Poverty And Our Country’s Kids

NCCP research shares that while the calculated number of children in America has been about the same since 2008, more of our children today are likely to live in families that have real struggles being able to afford their most fundamental needs. The National Center for Children in Poverty (NCCP) has concluded that close to fifty percent of American children live closer than anticipated to the formulated poverty line.


In the past ten years, the number of children categorized as poor, has risen almost twenty percent. The number of children that are apart of low-income housing grew little more than ten percent. In order to fall upon low-income household, a family of four would financially need to gross just about fifty grand or less. Families of four that bring in twenty-five grand or less a year are technically considered the poor. Extreme poverty defines the families that make less than twelve thousand dollars a year.


Many people grow up in poverty, some in much harsher versions. 43.1 million poor people lived in America in 2015, and one in three were children. There were a little over 4.2 million poor children under the age of 5 living in poverty, as well as about 2.1 million children under 5 that lived in extreme poverty. This being said, just a smidge over 10 percent of the 0-5 year old category, lived in extreme child poverty in 2015.

One simple fact that is hard for some to digest, is that if your born into poverty you have a very high likelihood to remain in poverty. Study after study has connected growing up with poverty and negative outcomes such as; skipping class more, mental imbalances, less confidence and higher likelihood of self guidance toward drugs and crime. The availability of free food at schools for the kids of poverty is a great thing. Sometimes this food is all a child or student may have to nourish themselves. During long breaks such as winter break and spring break some of the more poor will experience slight starvation sensations while at home.

Are there ways to fix the poverty of the United States and are there glass-half-full sides of viewing this broad mass-reality? Sure there are. Some find people of homes without money nicer. Some may believe that better work ethics come more from the mentality of those who experienced wider financial struggles in school. Many wonder how powers of government can spend so much on planes, weapons, and other military defenses yet so little on little children. Some believe that if poverty among America’s youth in schools becomes bigger and over 50%… the higher half will switch to poverty-stricken kids. Some also believe that if you are poor, it’s not wise to have too many children.

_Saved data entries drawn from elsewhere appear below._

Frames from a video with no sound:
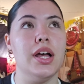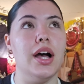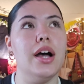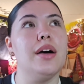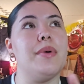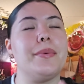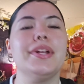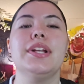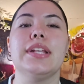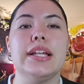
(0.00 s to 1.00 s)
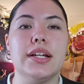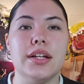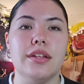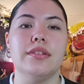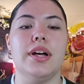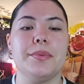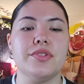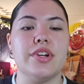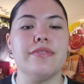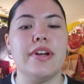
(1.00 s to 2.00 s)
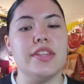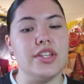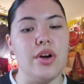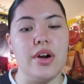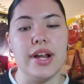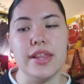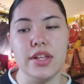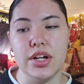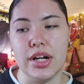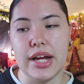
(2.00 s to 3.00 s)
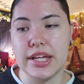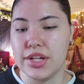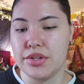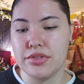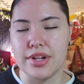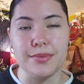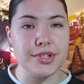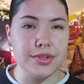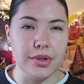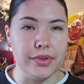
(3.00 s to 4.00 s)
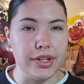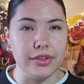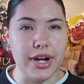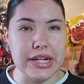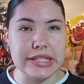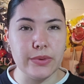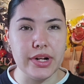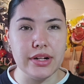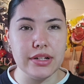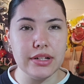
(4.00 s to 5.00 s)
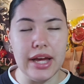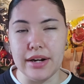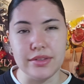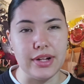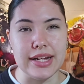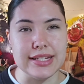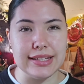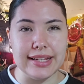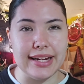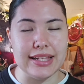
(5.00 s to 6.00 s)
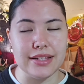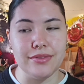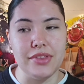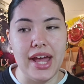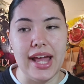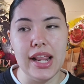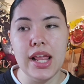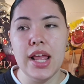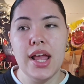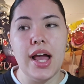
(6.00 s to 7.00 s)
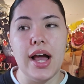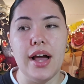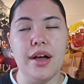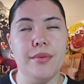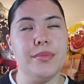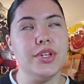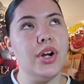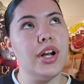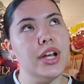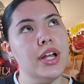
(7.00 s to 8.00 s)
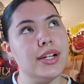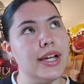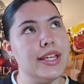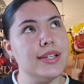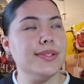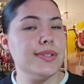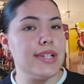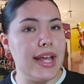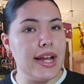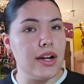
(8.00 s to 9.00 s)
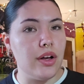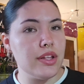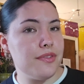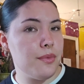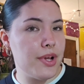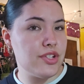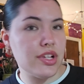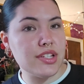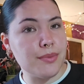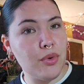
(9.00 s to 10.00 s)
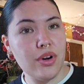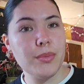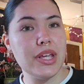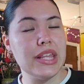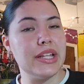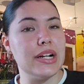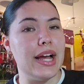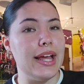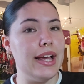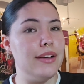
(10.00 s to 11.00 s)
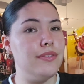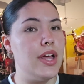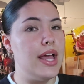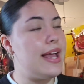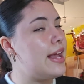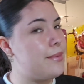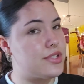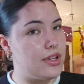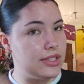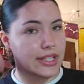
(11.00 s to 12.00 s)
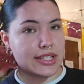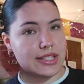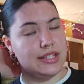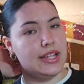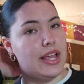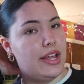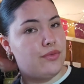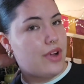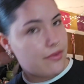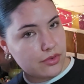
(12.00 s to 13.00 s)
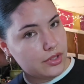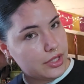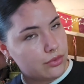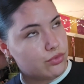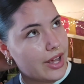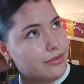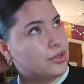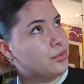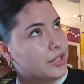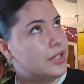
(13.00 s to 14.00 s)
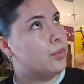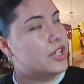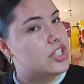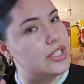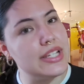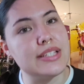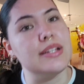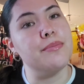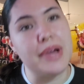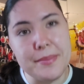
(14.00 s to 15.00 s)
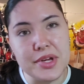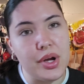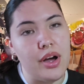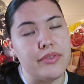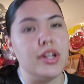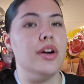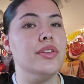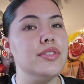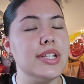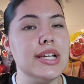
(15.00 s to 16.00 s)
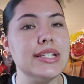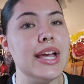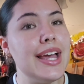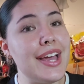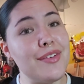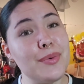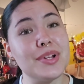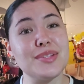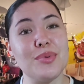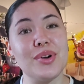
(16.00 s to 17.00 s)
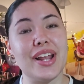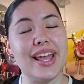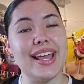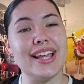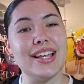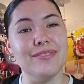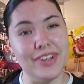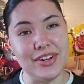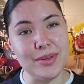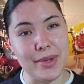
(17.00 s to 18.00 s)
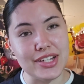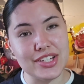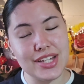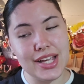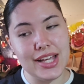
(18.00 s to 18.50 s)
I'm going to try to find the yarn and the hook I used. I'm just doing a regular granny square. I don't think I need to link anything for that. Yarn and hook I used and all the different ways you can support me. There I have Amazon lists and Ravelry wish lists and buy me a coffee and all those things if you want to support a very much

 Negative stereotypes have pressed poverty affiliation into the ground for eons. Someone willing to shame or embarrass someone else about not having as much wealth as another is probably the type of person to avoid. Kids that don’t have enough money for college still get to be lifetime learners. With the world wide web almost everywhere, poverty and non-poverty kids will both end up shaping the modes of learning that lie ahead. Because of the elevated level of poverty across our country, the poor kid that attends the more-so richer kid school, may subconsciously have a harder time. Being poor will always be an obstacle for some students.